Celebration of a life well-lived

27 February 2009 - 02:00
By unknown

As news of the death of Welekazi Beauty Mahlalela's spread in and around her Tshiawelo home in Soweto this week, scores of youths and the not-so-young gathered and broke into struggle songs and dance. It was a celebration of a life well-lived.

As news of the death of Welekazi Beauty Mahlalela's spread in and around her Tshiawelo home in Soweto this week, scores of youths and the not-so-young gathered and broke into struggle songs and dance. It was a celebration of a life well-lived.

The youth who thronged to Mahlalela's home wwere a spontaneous celebratory salutation to a person who had extended her motherly care and the warmth of her home to more than her own children during the dark days of apartheid.

As a staunch member of the ANC all her life, she was destined to be an activist. Her home offered a sanctuary to student activists during the Soweto 1976 uprisings. While some fled the country to pursue an armed struggle against apartheid, those that remained always found in Mahlalela's home a place that doubled up as a dispute resolution and relief centre.

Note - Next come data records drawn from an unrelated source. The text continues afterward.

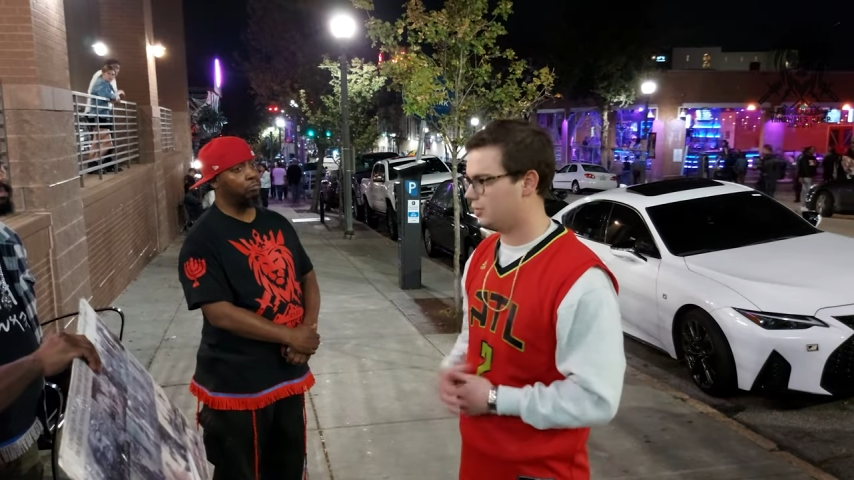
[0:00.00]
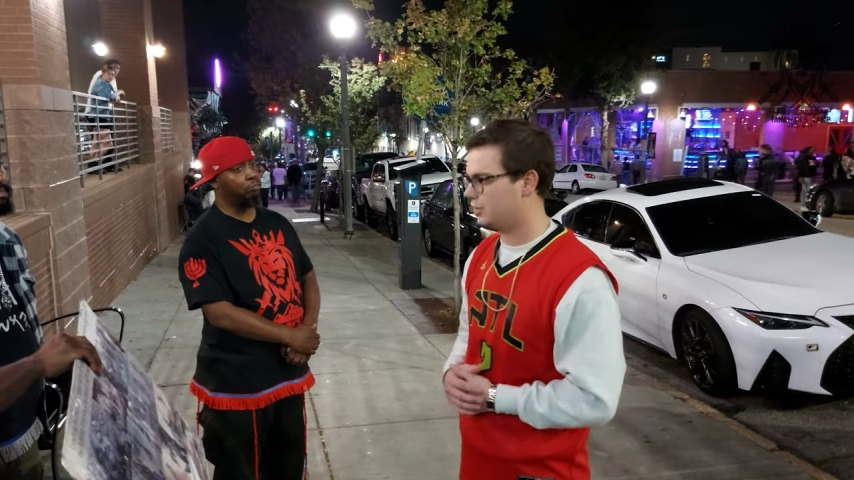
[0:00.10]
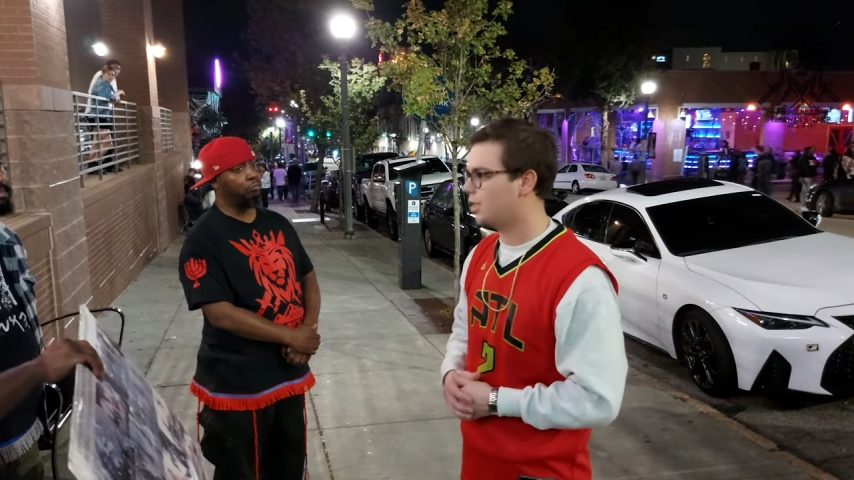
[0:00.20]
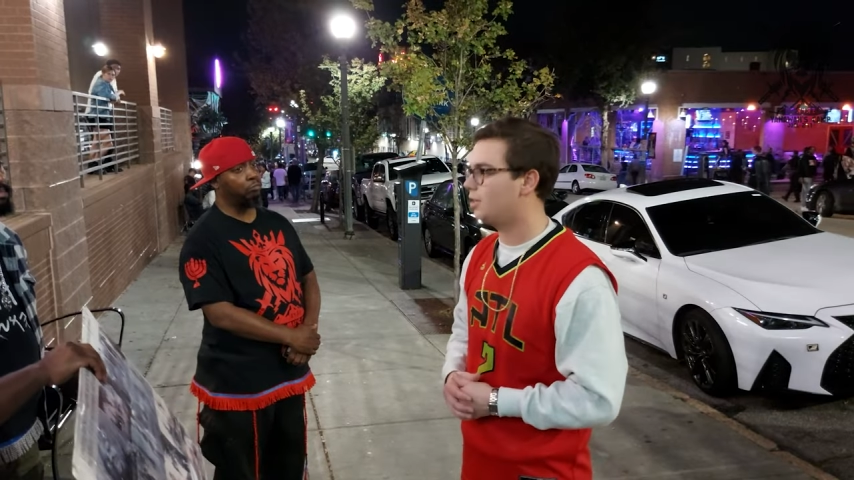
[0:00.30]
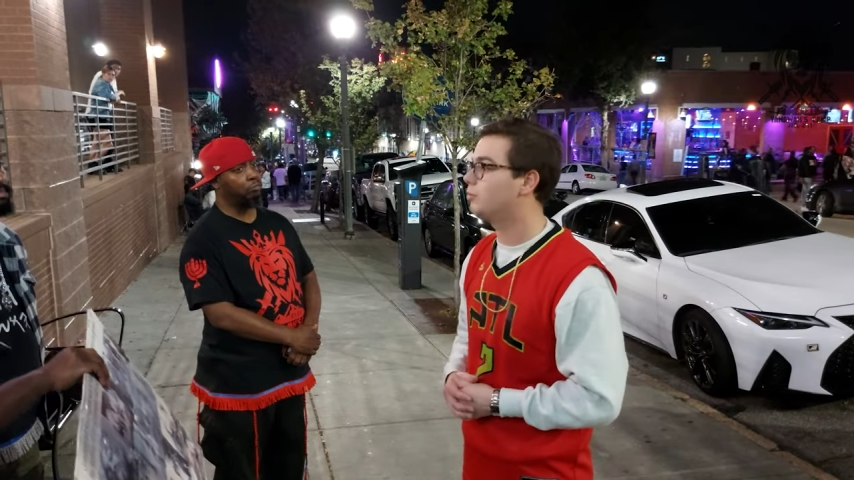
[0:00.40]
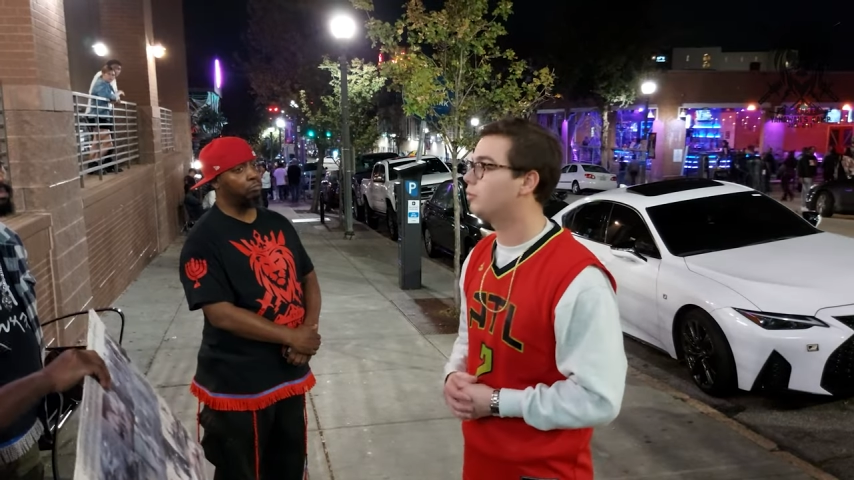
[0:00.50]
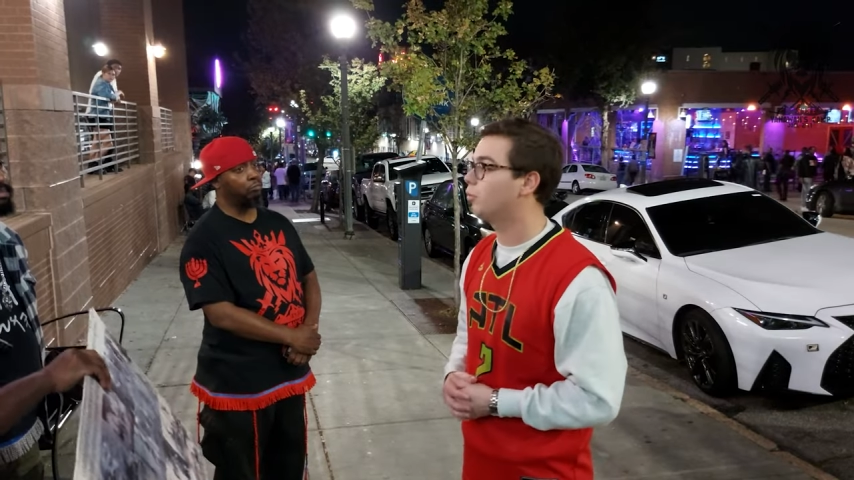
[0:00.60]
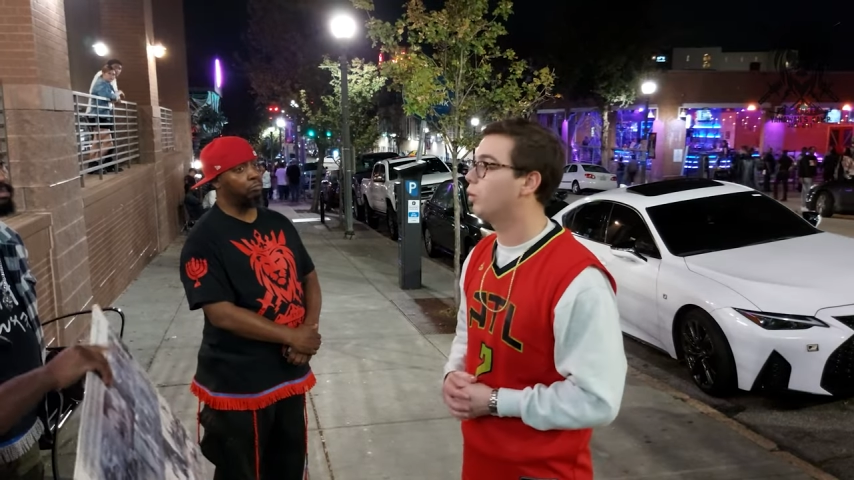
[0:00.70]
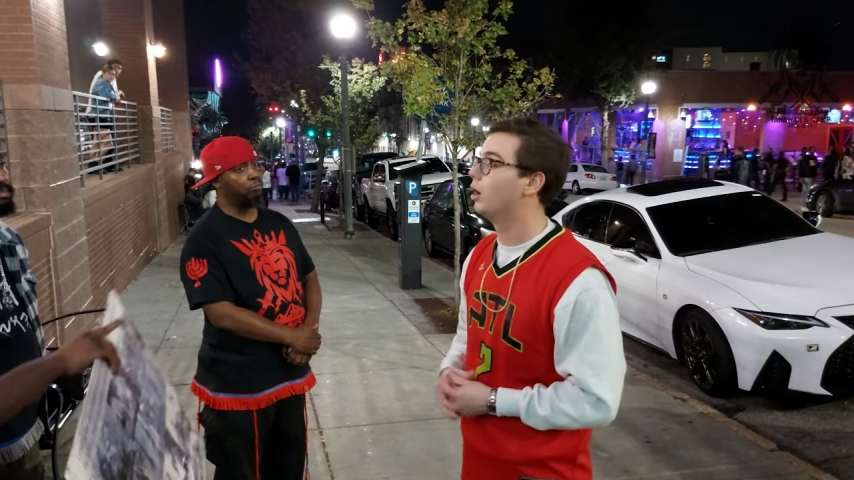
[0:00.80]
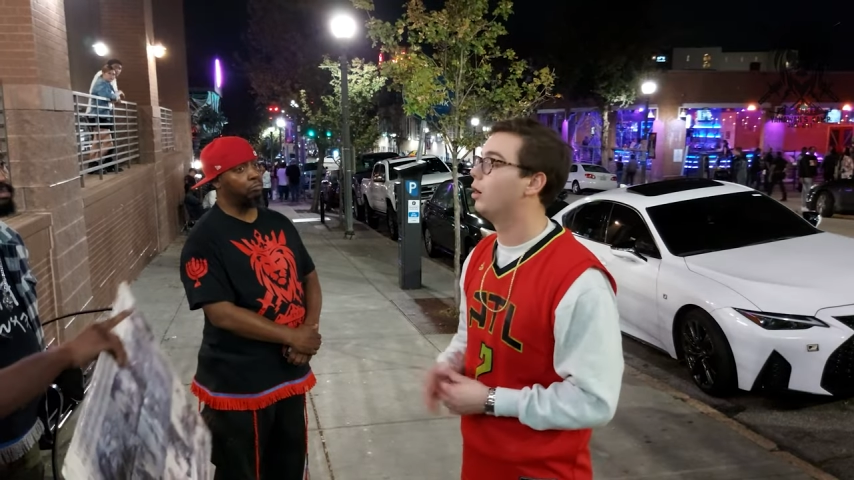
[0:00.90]
Are the Irish?
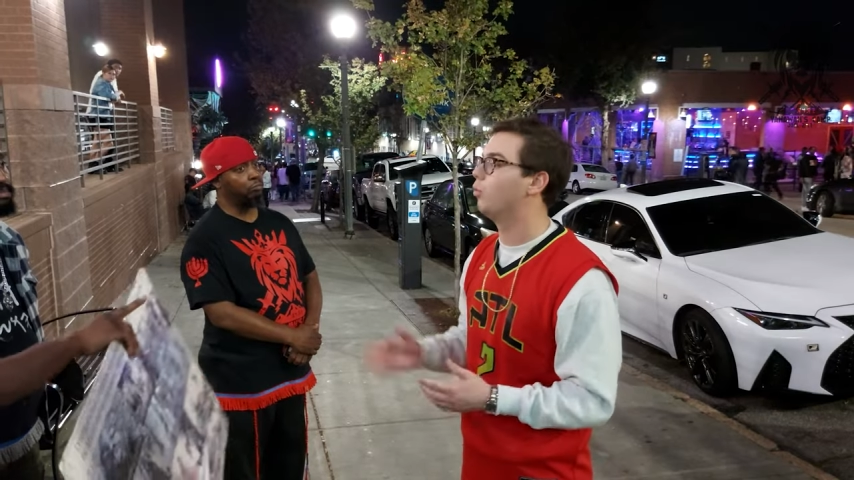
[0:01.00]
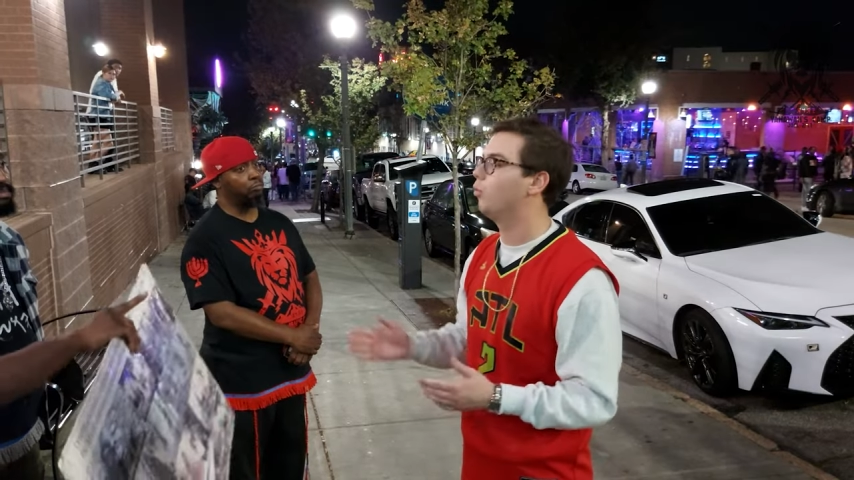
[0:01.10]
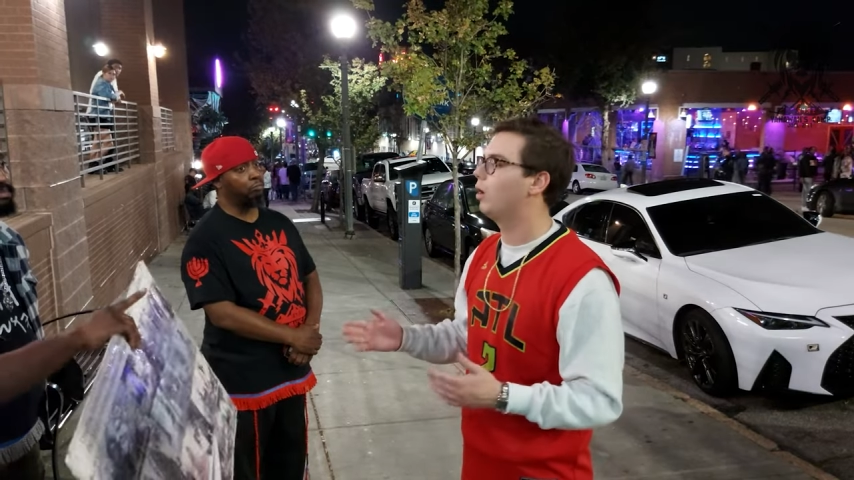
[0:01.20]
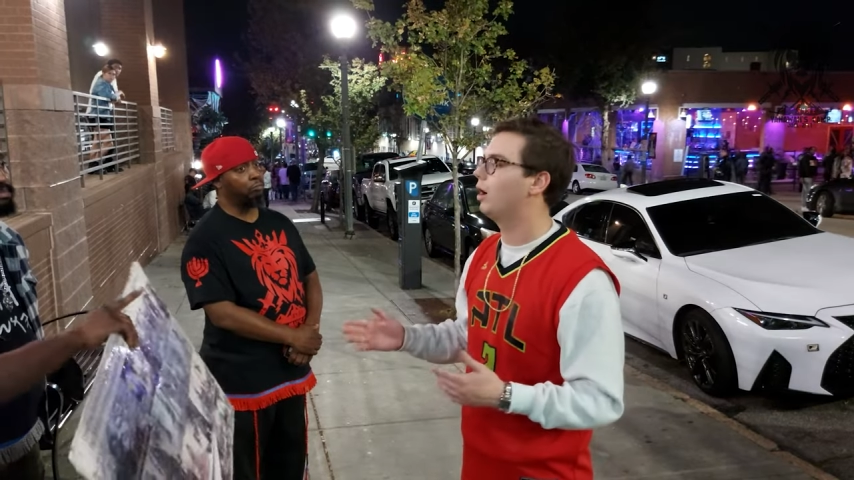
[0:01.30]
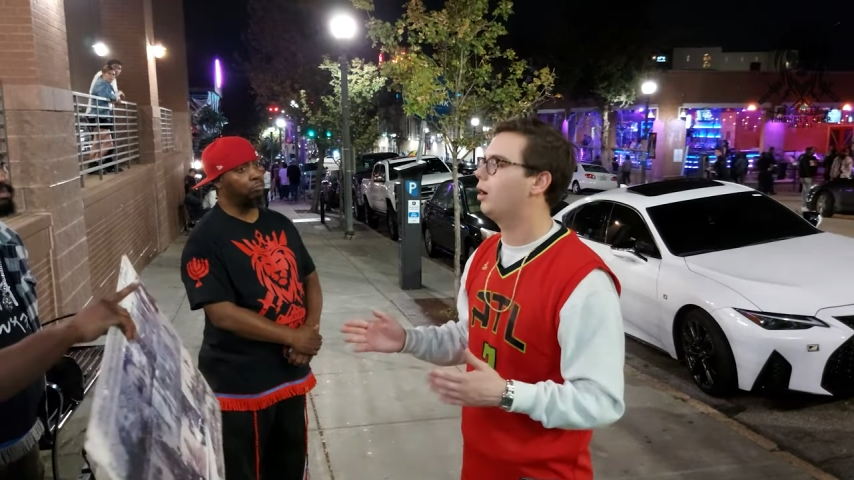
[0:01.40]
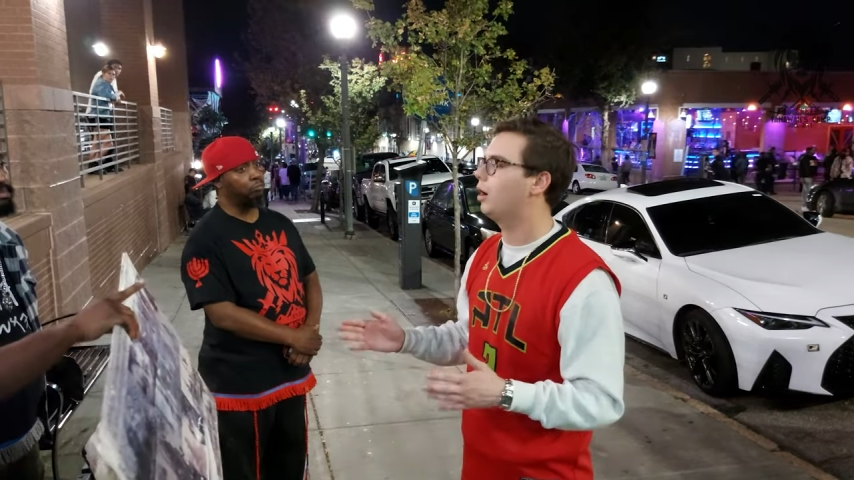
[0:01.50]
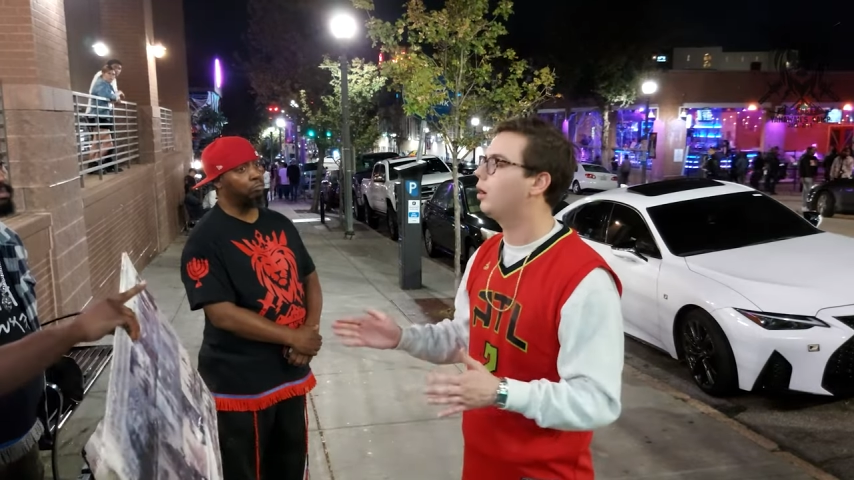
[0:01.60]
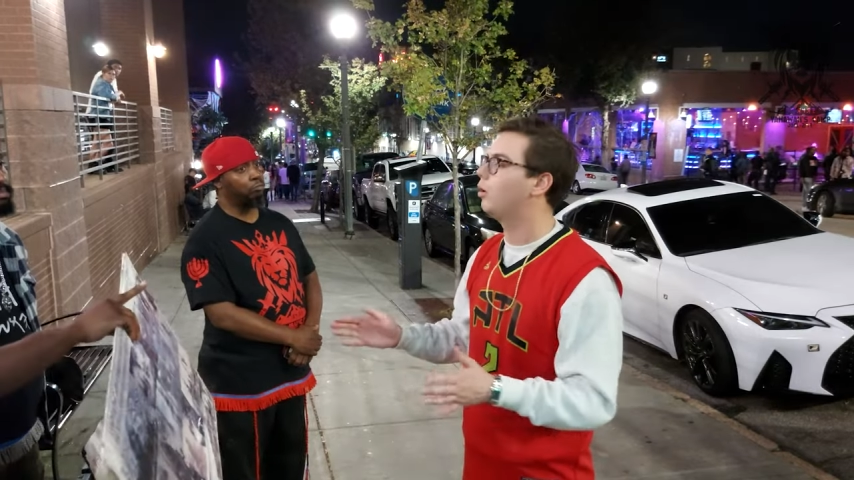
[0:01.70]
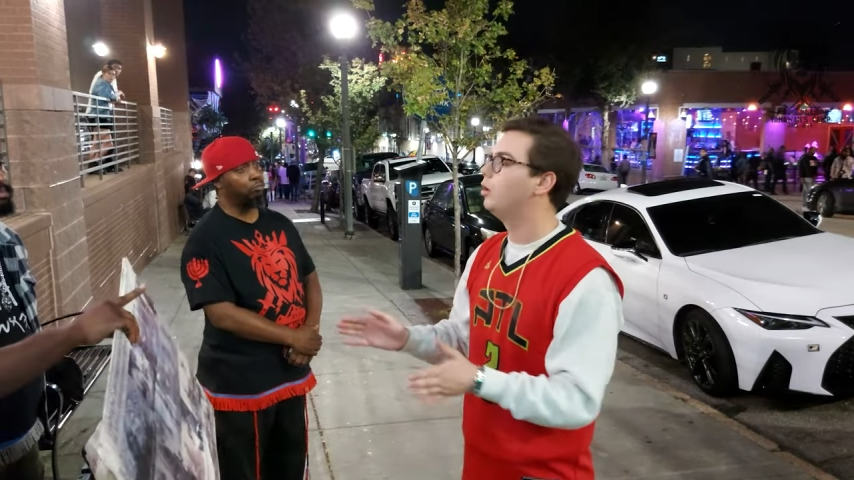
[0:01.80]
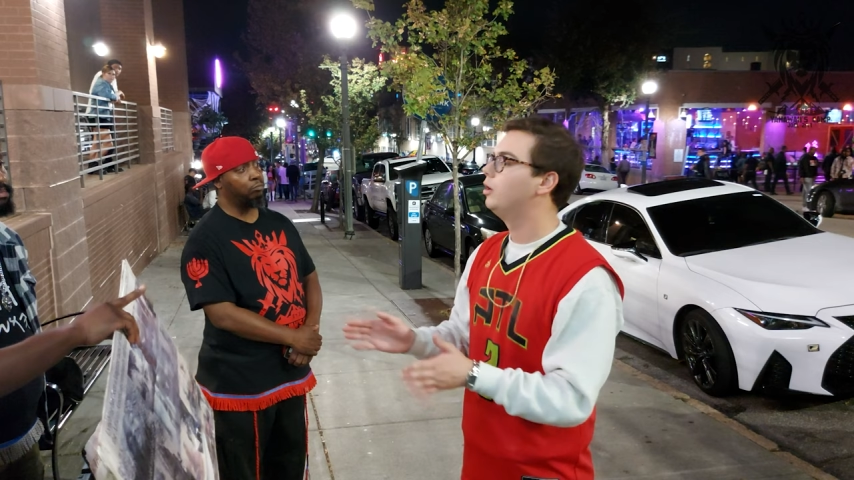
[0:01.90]
Hold on. Are the
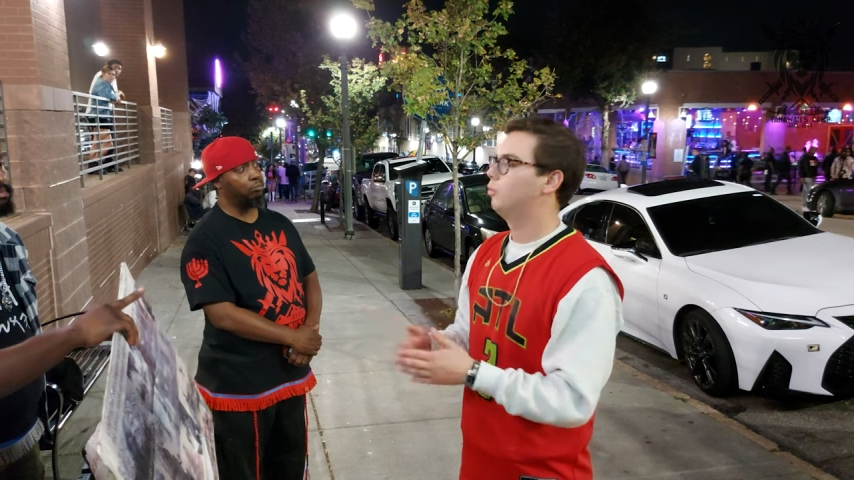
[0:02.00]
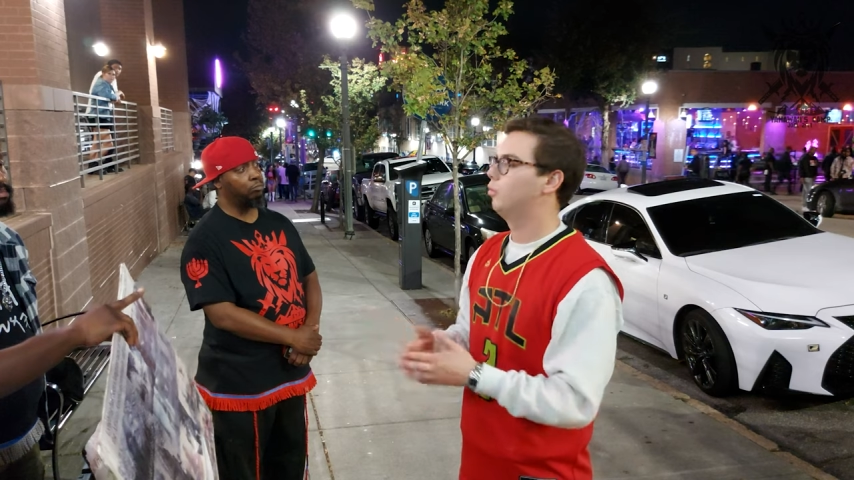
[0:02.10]
Irish?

The community benefited immensely from her leadership. She helped in setting up small enterprises for the unemployed, culminating in her nomination in Sowetan's Community Builder for the Year Awards in the early 1990s. Mahlalela was born a twin in eNgcobo, in the former Transkei, in 1930. She came to Johannesburg in the mid-1950s to take up a teaching post. This is where she met and married her late husband, Dr Nghunghunyani Mahlalela.

They had six children.

She became ill with respiratory and cardiac problems early last year but her condition deteriorated towards the end of the year. She was admitted to Chris Hani- Baragwanath Hospital on February 16. She died the next day.

Her service at St Hilda's Anglican Church in Senaoane, Soweto, tomorrow, starts at 8am. She will be buried at Lenasia Cemetery.